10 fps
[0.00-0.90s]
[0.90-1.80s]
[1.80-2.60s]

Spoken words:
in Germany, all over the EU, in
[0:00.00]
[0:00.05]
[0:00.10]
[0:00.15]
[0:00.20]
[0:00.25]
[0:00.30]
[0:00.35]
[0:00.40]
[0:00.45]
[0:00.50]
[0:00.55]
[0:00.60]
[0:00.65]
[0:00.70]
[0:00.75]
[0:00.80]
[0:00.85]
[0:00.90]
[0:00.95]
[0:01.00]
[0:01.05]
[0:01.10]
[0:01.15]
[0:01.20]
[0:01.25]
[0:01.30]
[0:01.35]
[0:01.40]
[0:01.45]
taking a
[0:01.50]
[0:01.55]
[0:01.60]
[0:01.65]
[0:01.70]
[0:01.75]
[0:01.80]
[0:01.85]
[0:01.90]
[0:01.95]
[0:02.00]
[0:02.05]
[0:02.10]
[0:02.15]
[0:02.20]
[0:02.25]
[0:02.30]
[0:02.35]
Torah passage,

::::

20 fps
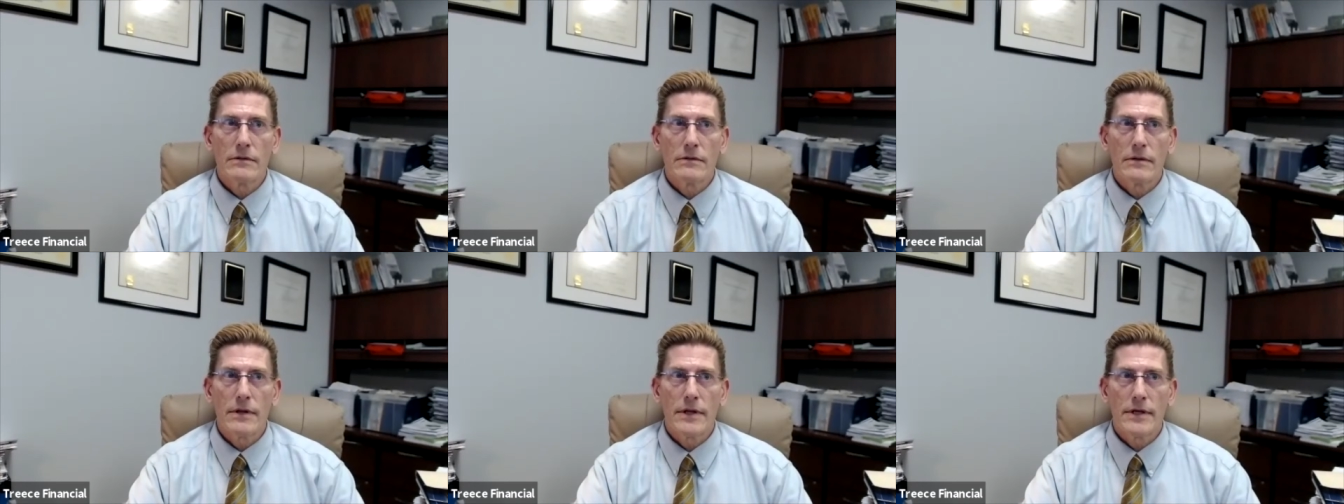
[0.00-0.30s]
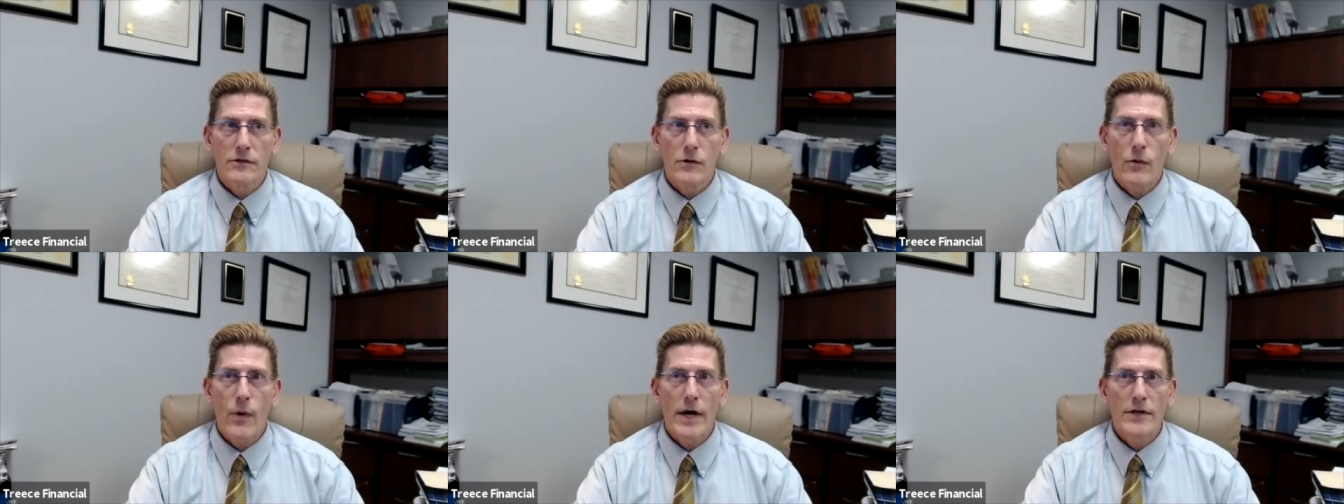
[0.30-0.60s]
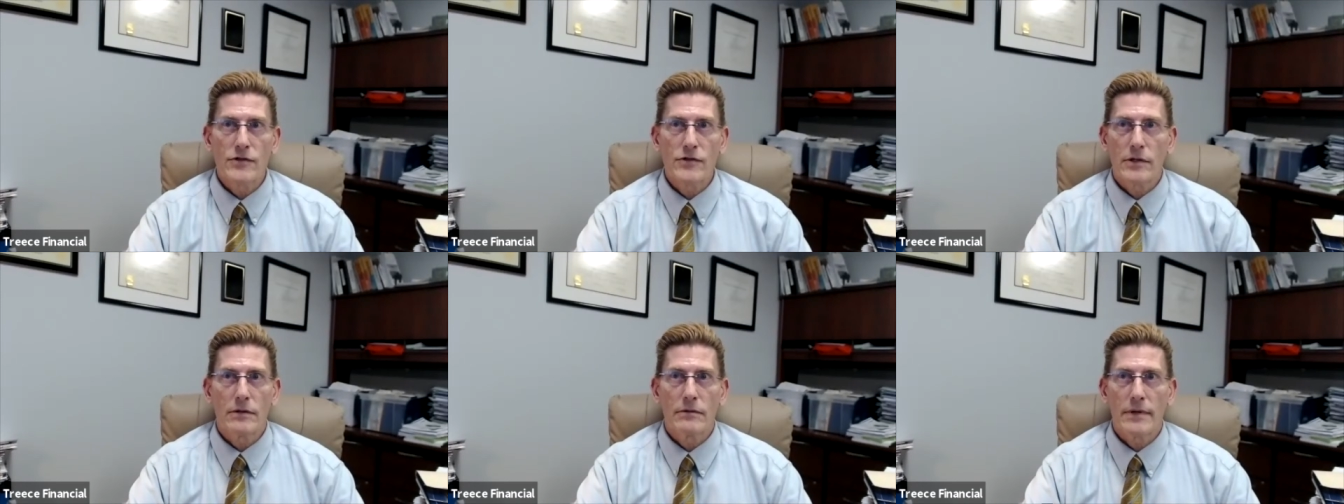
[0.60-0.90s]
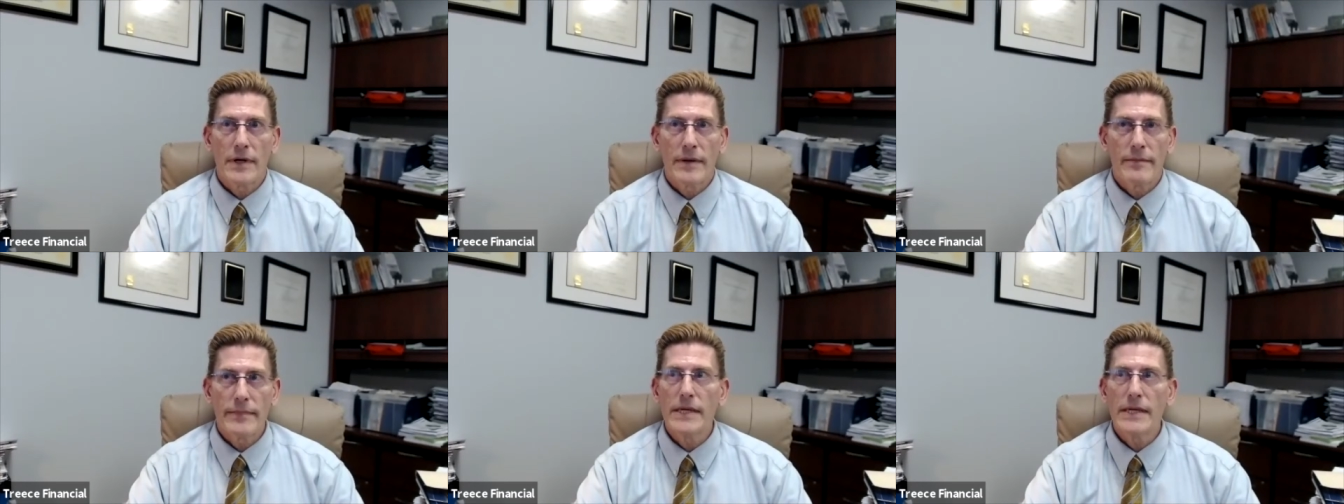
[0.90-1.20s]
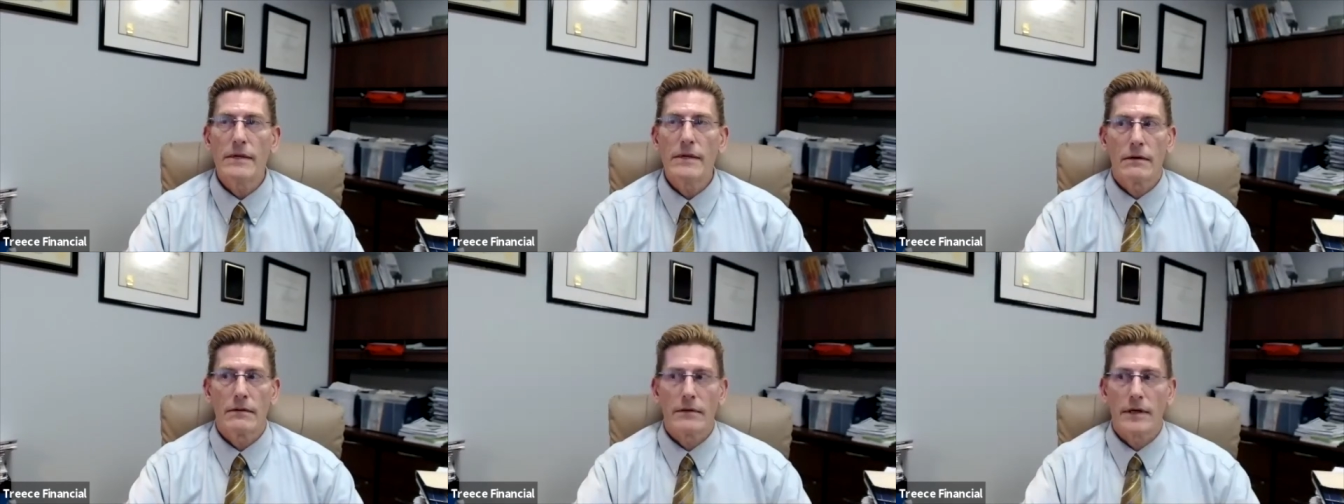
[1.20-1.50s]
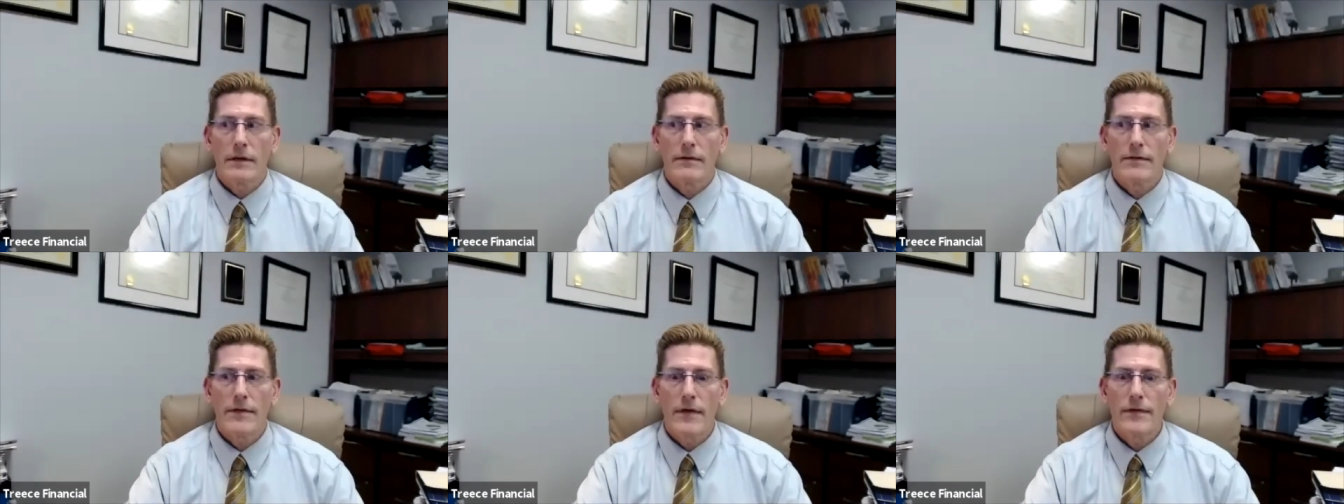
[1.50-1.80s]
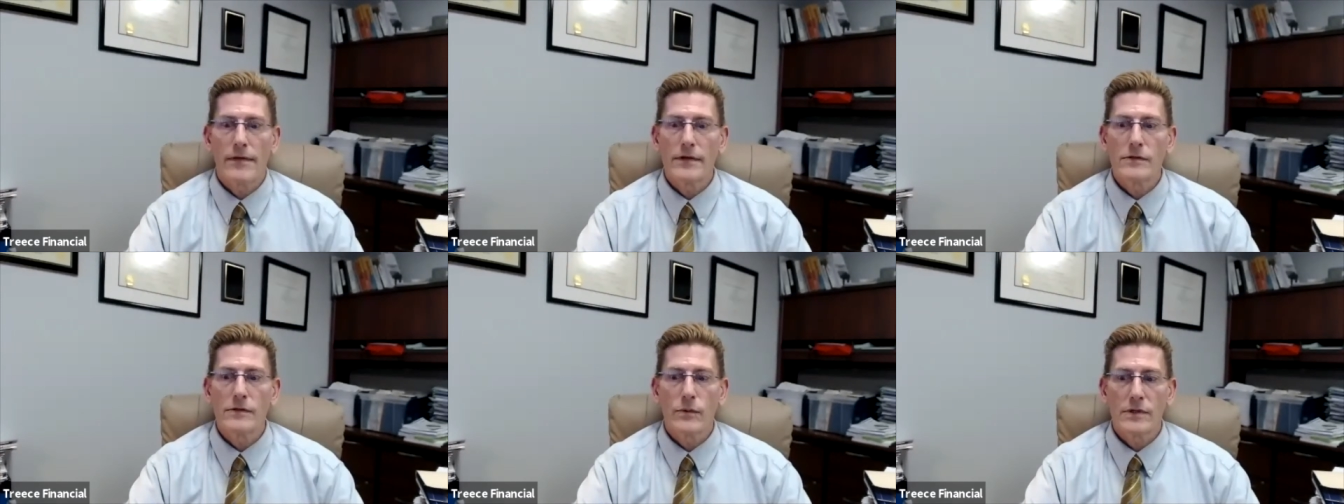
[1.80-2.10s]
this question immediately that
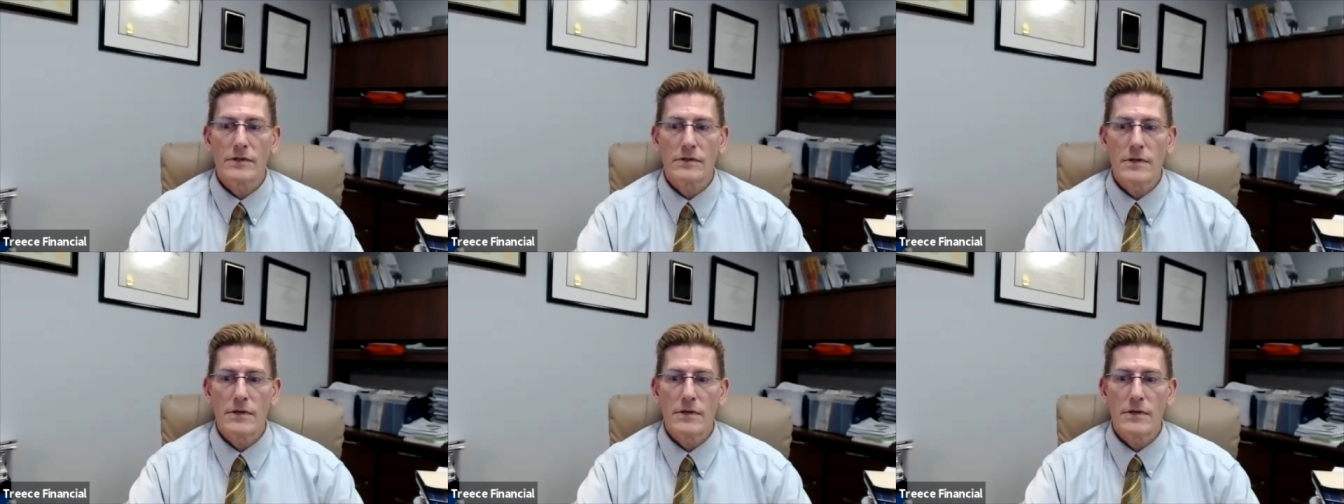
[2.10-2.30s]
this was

::::

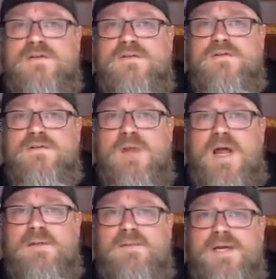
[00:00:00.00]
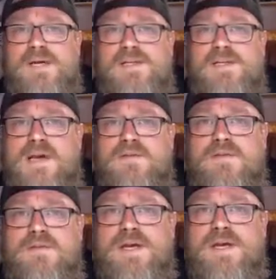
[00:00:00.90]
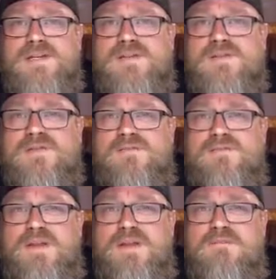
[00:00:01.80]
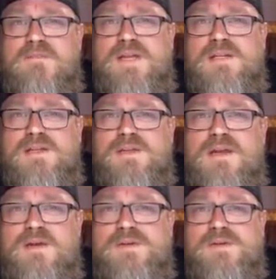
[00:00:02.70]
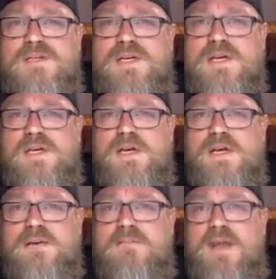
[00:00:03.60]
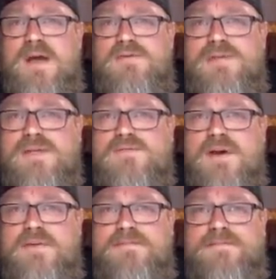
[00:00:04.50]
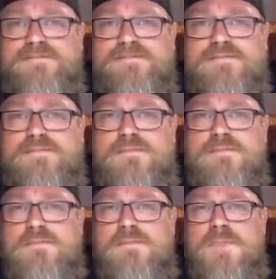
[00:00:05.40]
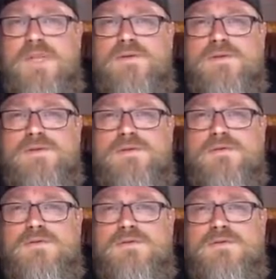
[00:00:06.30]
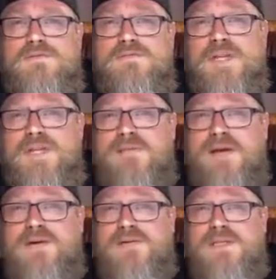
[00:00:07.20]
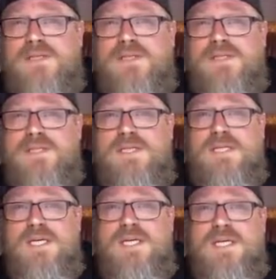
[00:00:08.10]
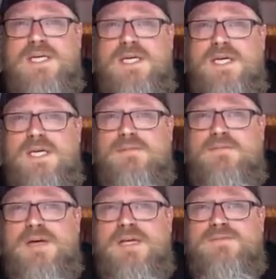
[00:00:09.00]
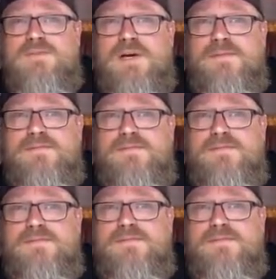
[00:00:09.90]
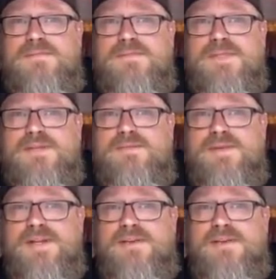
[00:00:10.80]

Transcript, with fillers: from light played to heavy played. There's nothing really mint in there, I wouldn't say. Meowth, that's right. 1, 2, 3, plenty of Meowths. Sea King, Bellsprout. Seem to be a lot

::::

• _ACTION ITEM_
In the listing above, the required lines run from the line with "[00:00:03.60]" through the line with "Transcript, with fillers: from". Output exactly those lines, omitting pictures.

• _EXERCISE ANSWER_
[00:00:03.60]
[00:00:04.50]
[00:00:05.40]
[00:00:06.30]
[00:00:07.20]
[00:00:08.10]
[00:00:09.00]
[00:00:09.90]
[00:00:10.80]

Transcript, with fillers: from light played to heavy played. There's nothing really mint in there, I wouldn't say. Meowth, that's right. 1, 2, 3, plenty of Meowths. Sea King, Bellsprout. Seem to be a lot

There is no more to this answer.